WHAT YOU HAVE TO DO >> Your task is to retype, exactly and without pictures, the line holding "[6:31.40-6:32.40]" and each line that follows it to the end of the entries.

RECORDS SUPPLIED >>
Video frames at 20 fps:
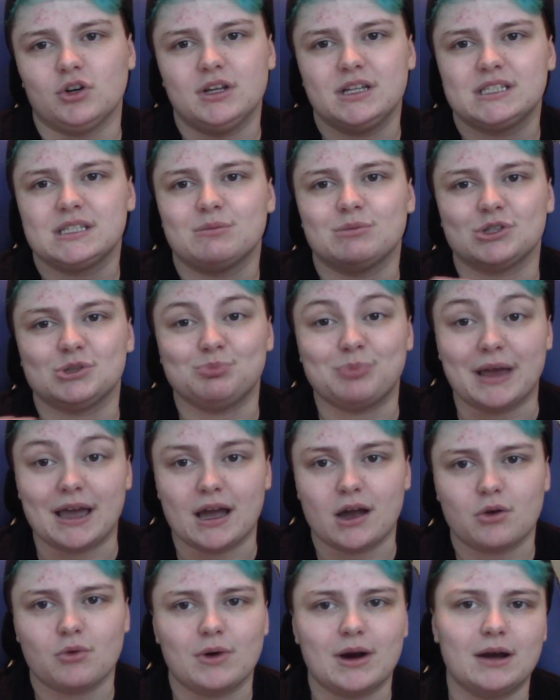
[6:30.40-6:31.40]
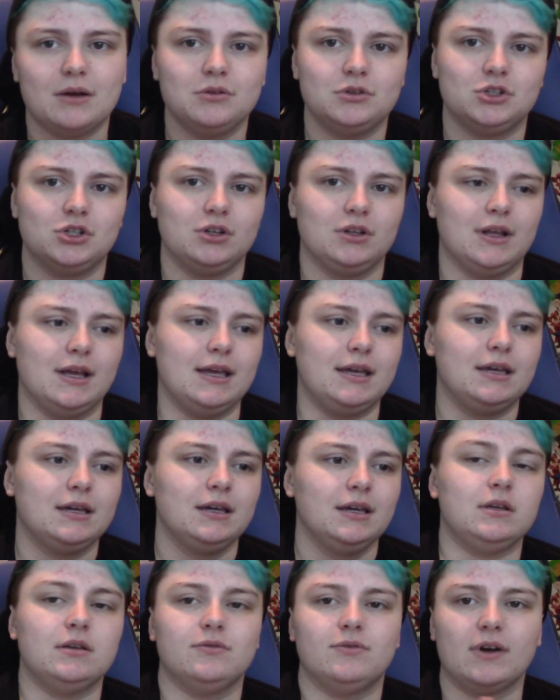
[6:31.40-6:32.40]
learning someone's background or,
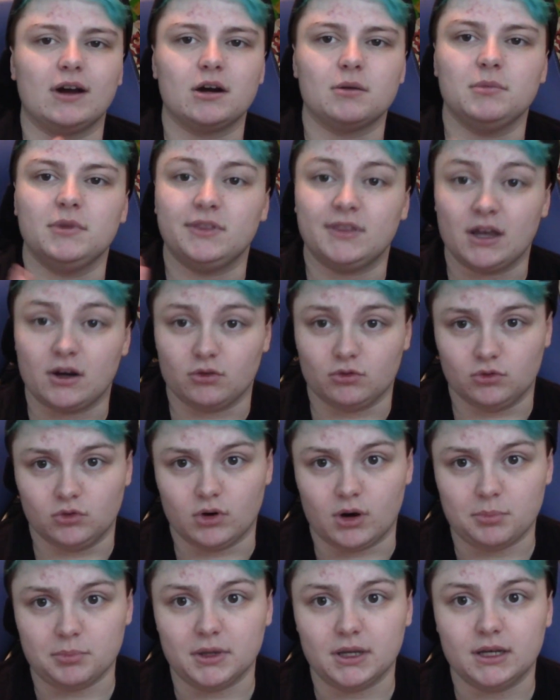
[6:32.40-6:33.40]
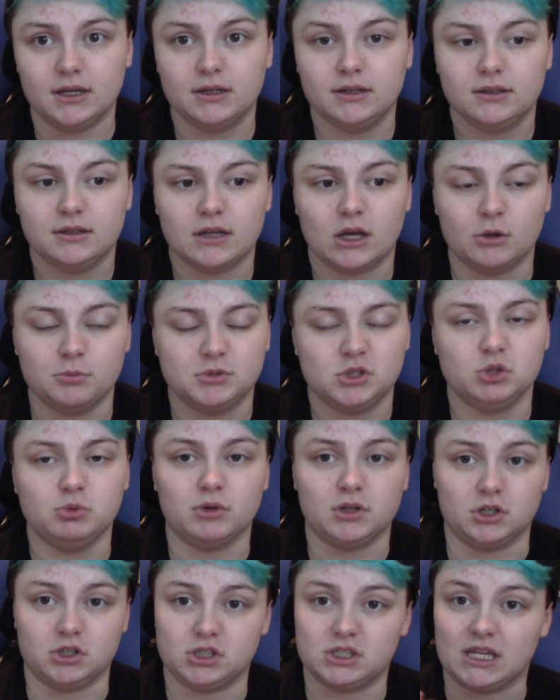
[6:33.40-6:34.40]
like, the environment they grew up in
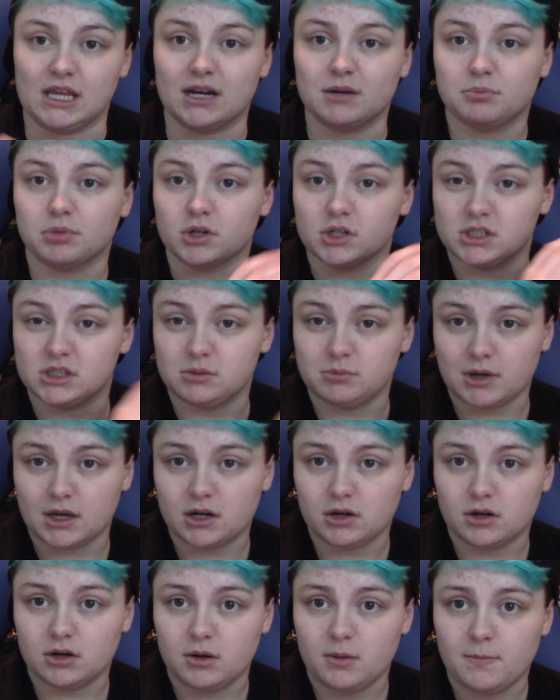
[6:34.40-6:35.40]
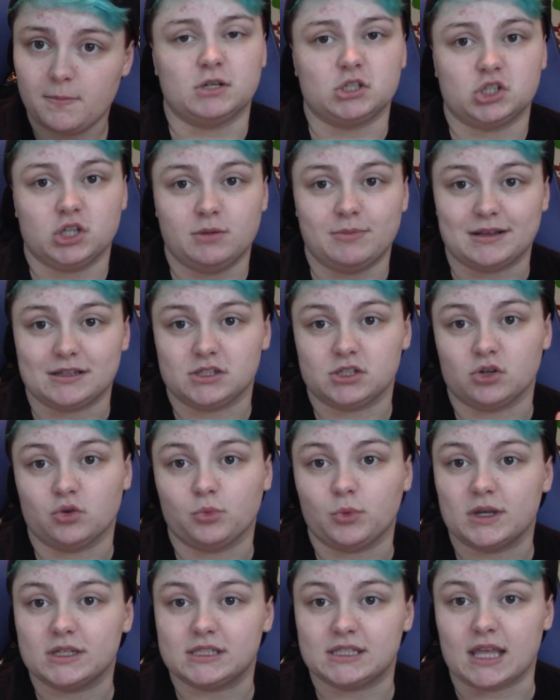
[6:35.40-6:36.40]
helps you understand a person better, especially about
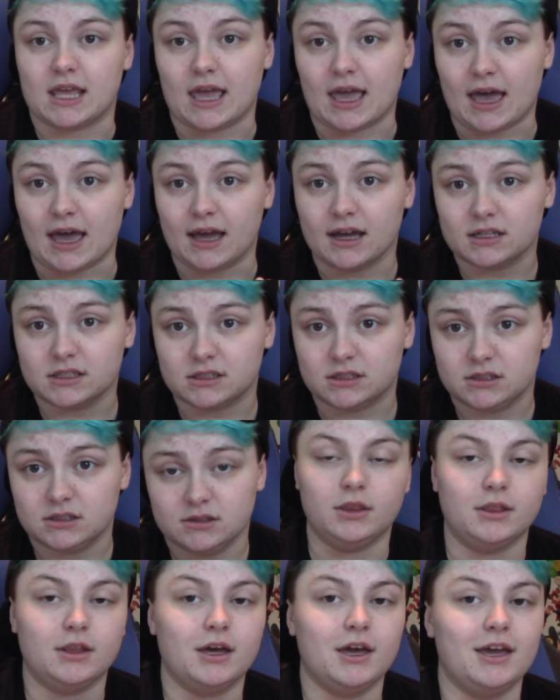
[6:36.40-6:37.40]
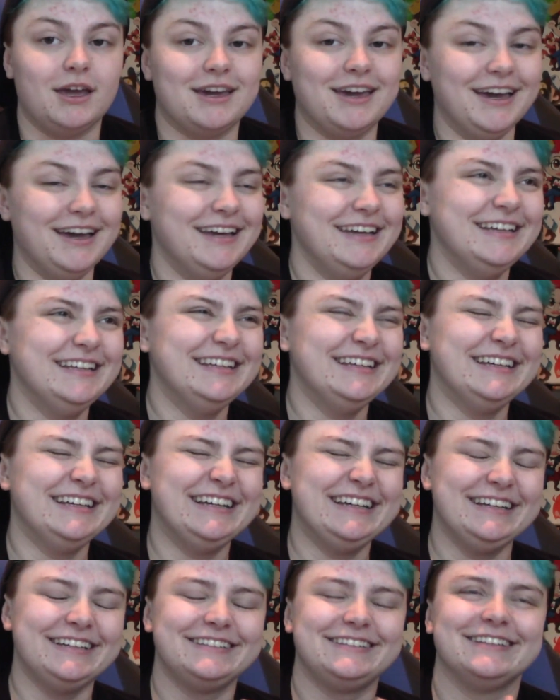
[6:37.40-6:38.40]
certain ways they act. And, like,
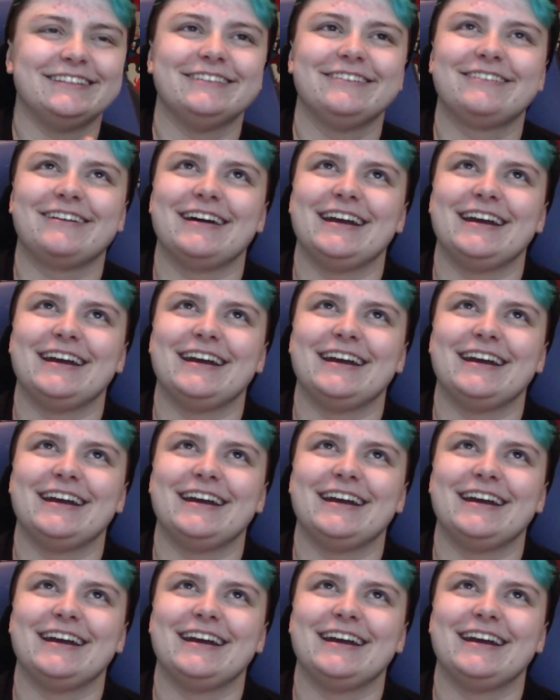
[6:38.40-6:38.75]
the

TASK ANSWER >>
[6:31.40-6:32.40]
learning someone's background or,
[6:32.40-6:33.40]
[6:33.40-6:34.40]
like, the environment they grew up in
[6:34.40-6:35.40]
[6:35.40-6:36.40]
helps you understand a person better, especially about
[6:36.40-6:37.40]
[6:37.40-6:38.40]
certain ways they act. And, like,
[6:38.40-6:38.75]
the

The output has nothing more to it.